## What the exercise asks:
Find the line with "[00:00:01.80]" in the data below. Repeat it and every line after it exactly, but not the pictures.

## Material for this exercise:
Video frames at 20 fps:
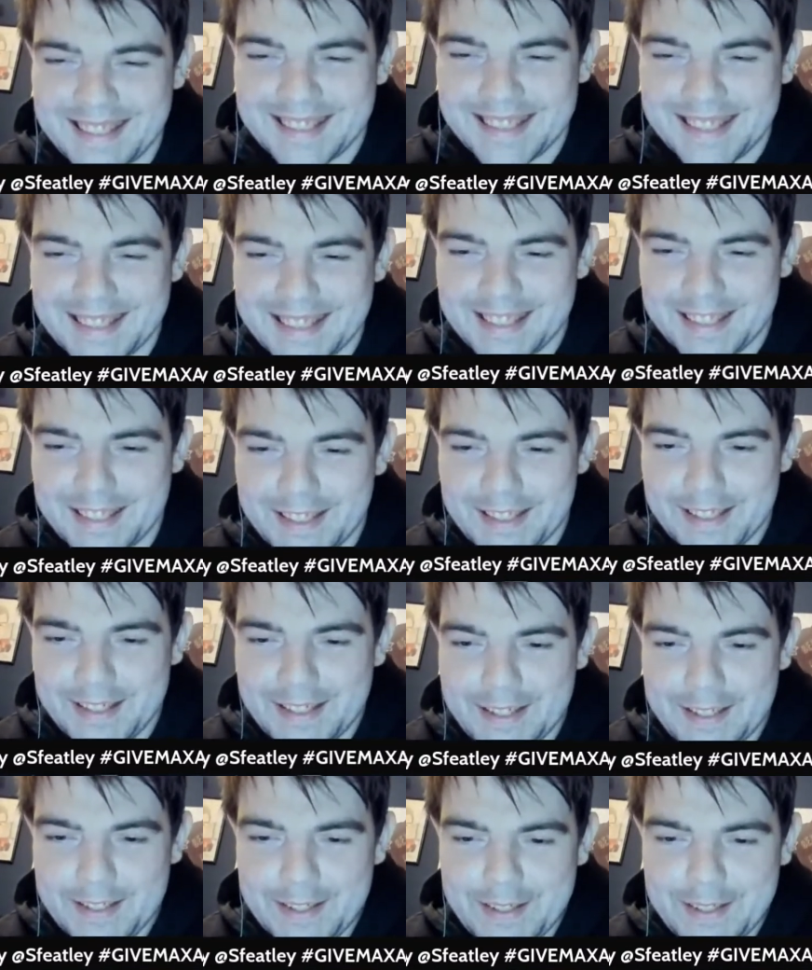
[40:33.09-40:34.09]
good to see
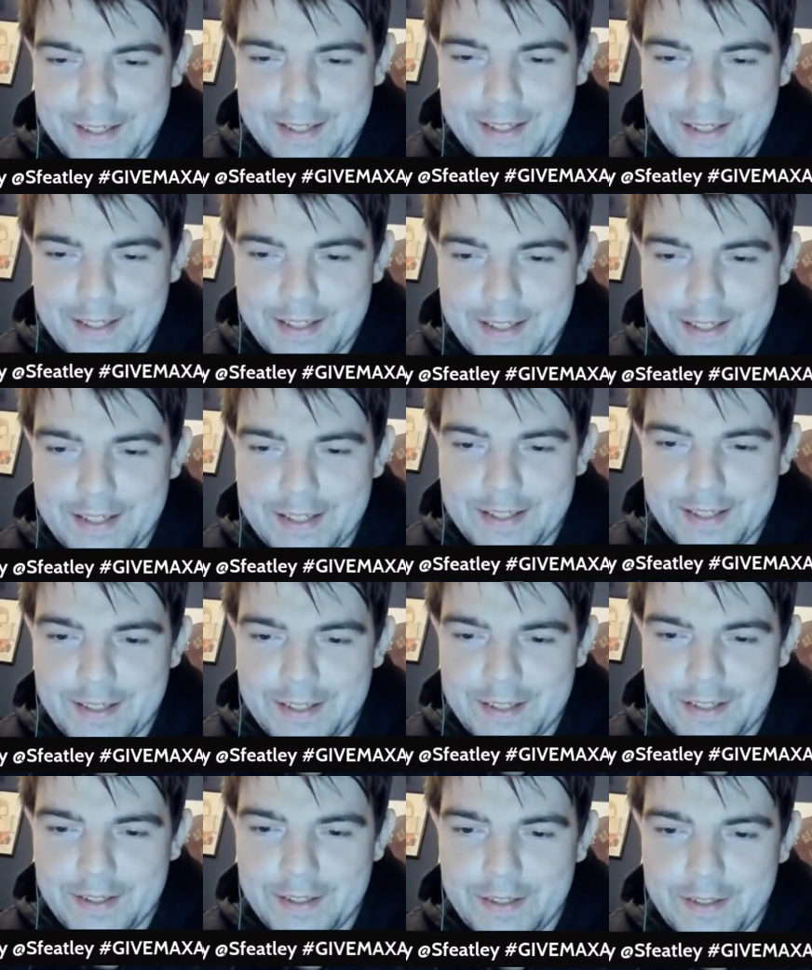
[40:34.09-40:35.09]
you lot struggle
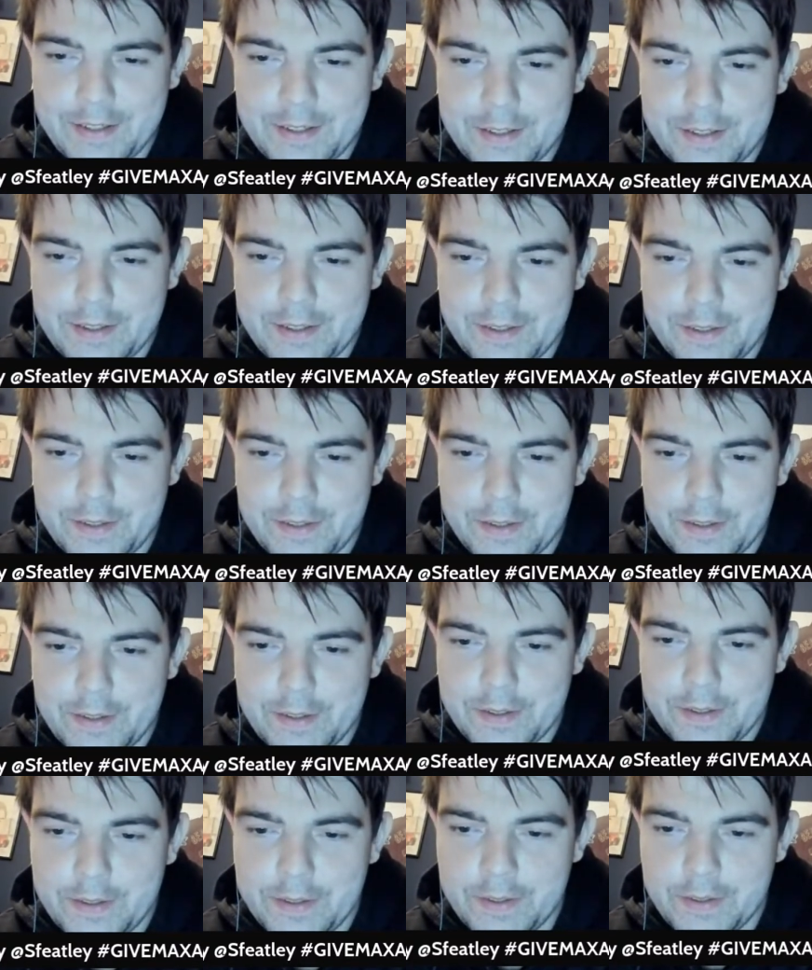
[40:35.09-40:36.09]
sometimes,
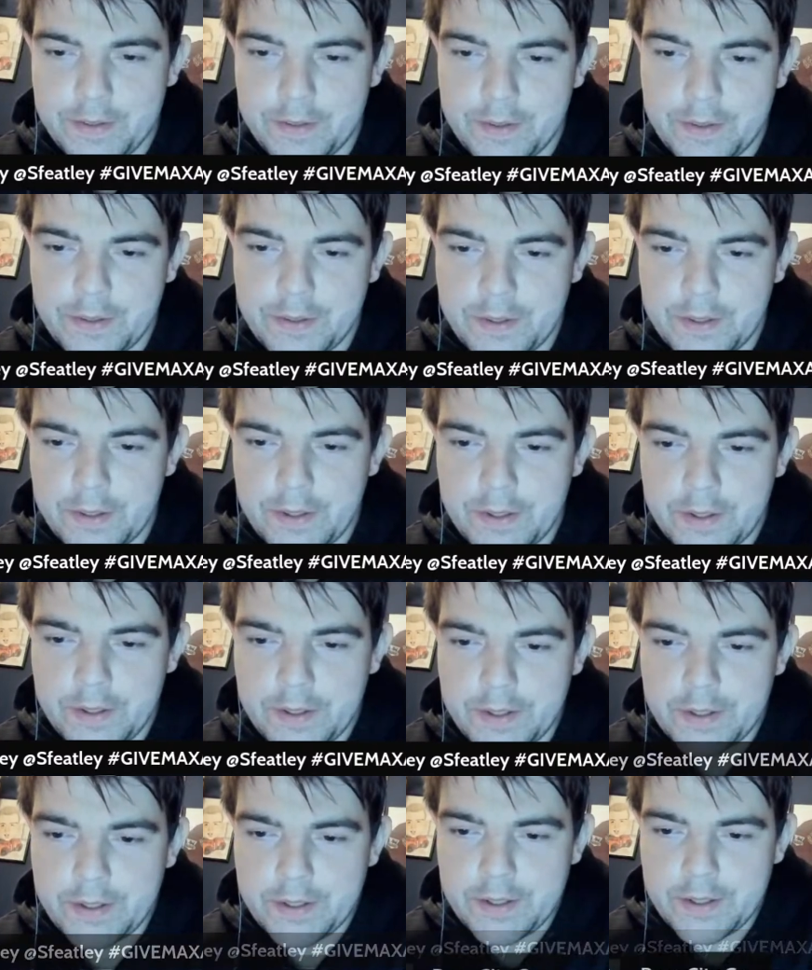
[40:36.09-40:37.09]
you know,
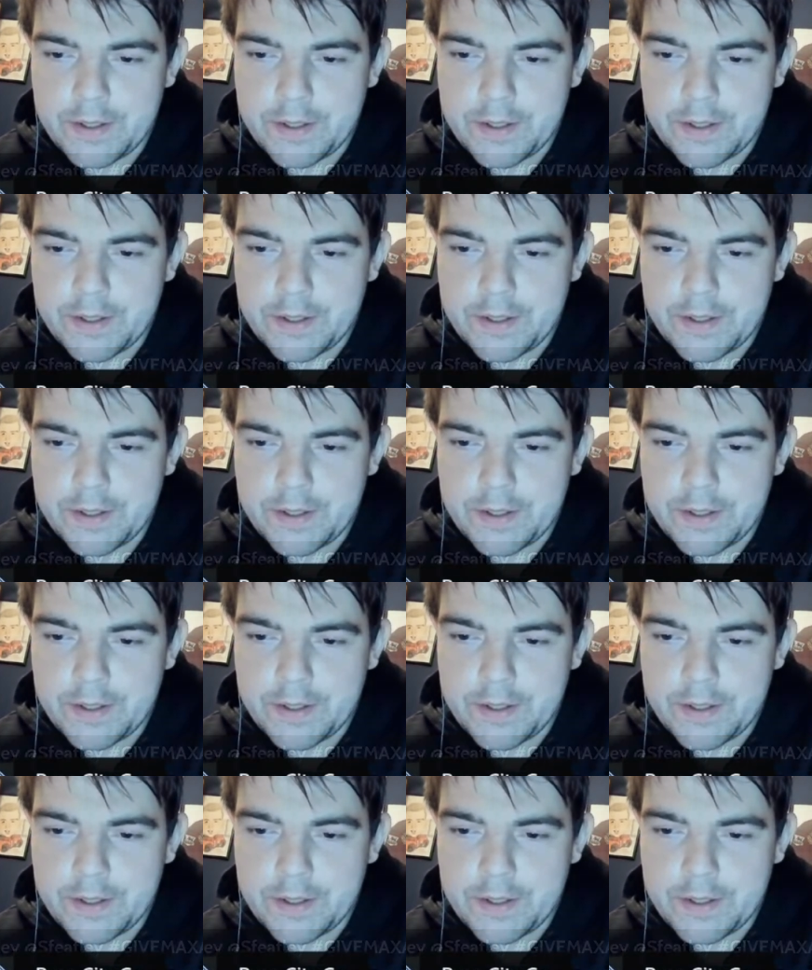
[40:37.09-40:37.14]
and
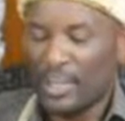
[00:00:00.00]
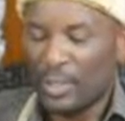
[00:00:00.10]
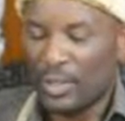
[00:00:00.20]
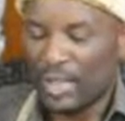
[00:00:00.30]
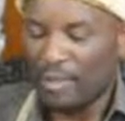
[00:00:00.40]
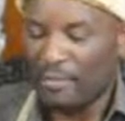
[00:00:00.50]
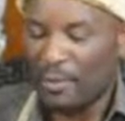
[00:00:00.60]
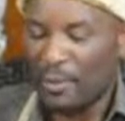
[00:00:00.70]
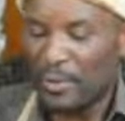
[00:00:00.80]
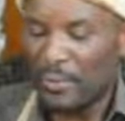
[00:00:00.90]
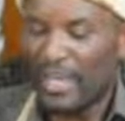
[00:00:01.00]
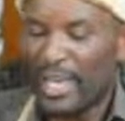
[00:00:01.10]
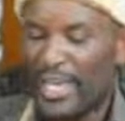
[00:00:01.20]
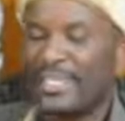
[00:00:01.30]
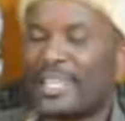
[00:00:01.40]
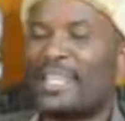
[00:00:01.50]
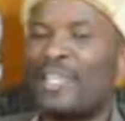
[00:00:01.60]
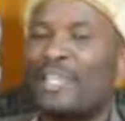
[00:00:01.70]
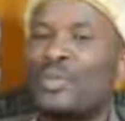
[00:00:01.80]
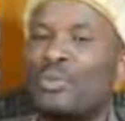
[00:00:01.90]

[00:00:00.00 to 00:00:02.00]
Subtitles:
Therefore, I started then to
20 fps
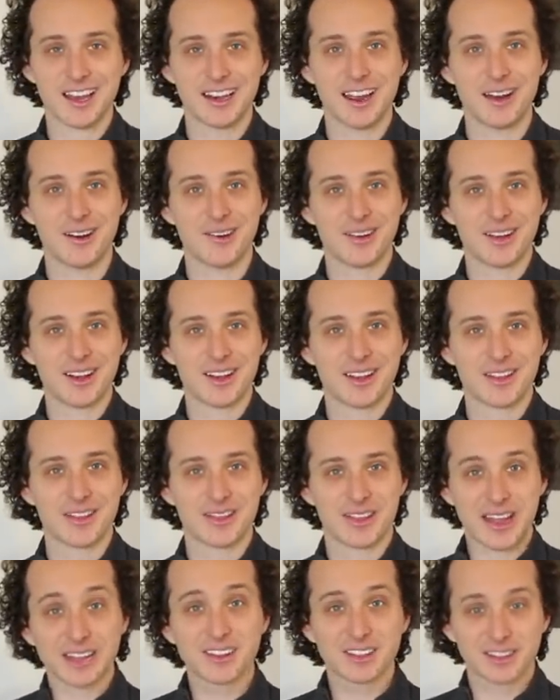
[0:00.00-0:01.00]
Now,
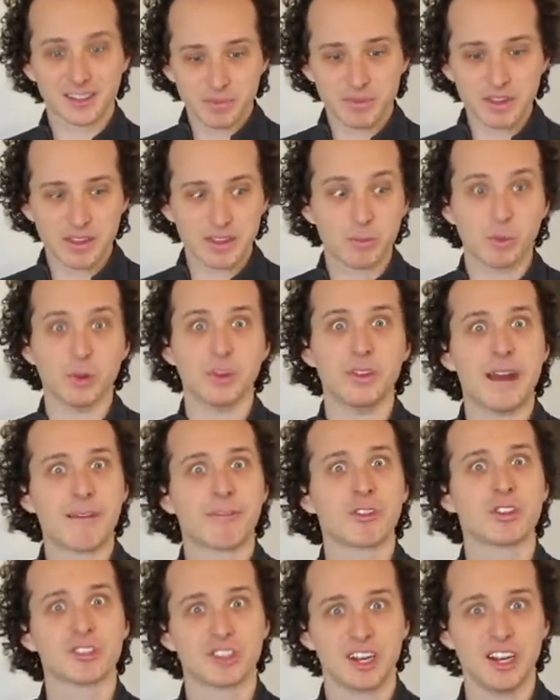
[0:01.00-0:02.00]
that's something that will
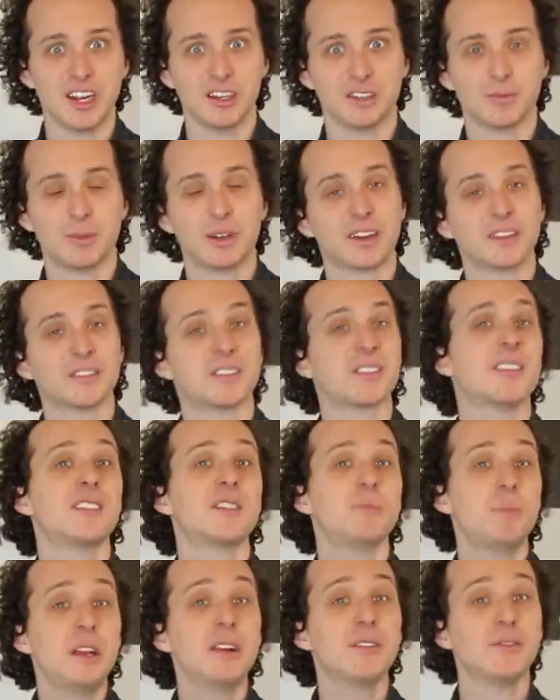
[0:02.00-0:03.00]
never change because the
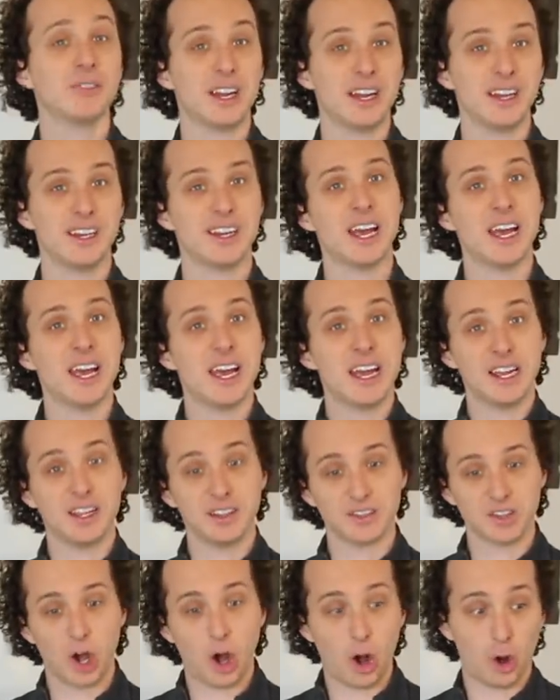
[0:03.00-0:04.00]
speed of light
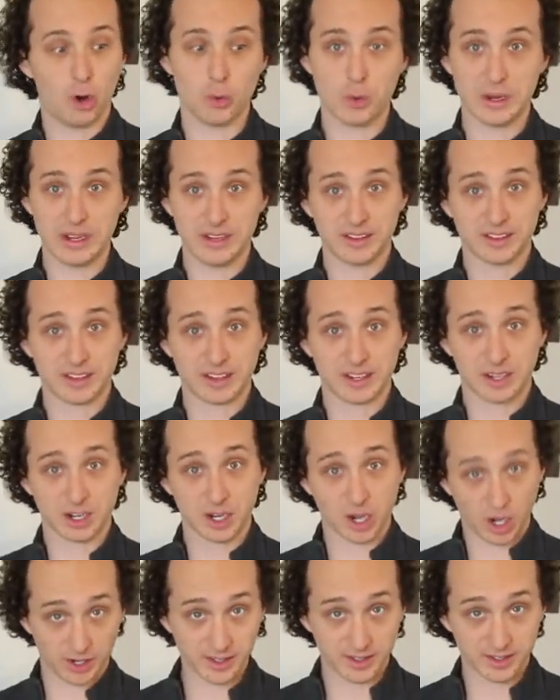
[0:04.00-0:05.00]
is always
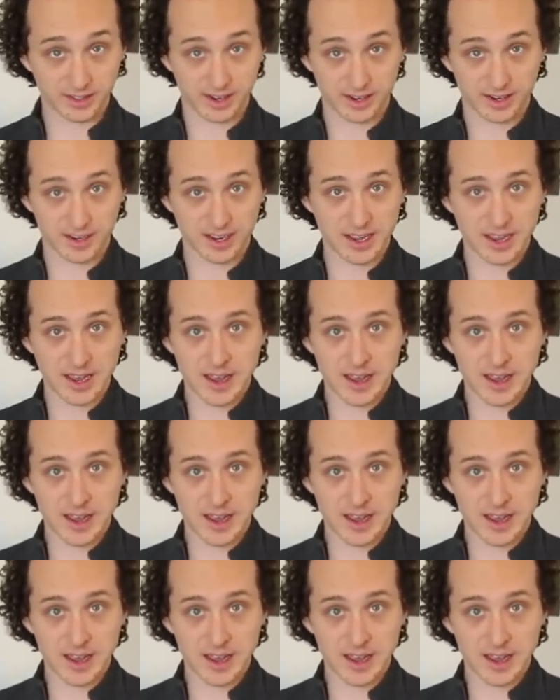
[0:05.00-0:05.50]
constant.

## Task output:
[00:00:01.80]
[00:00:01.90]

[00:00:00.00 to 00:00:02.00]
Subtitles:
Therefore, I started then to
20 fps
[0:00.00-0:01.00]
Now,
[0:01.00-0:02.00]
that's something that will
[0:02.00-0:03.00]
never change because the
[0:03.00-0:04.00]
speed of light
[0:04.00-0:05.00]
is always
[0:05.00-0:05.50]
constant.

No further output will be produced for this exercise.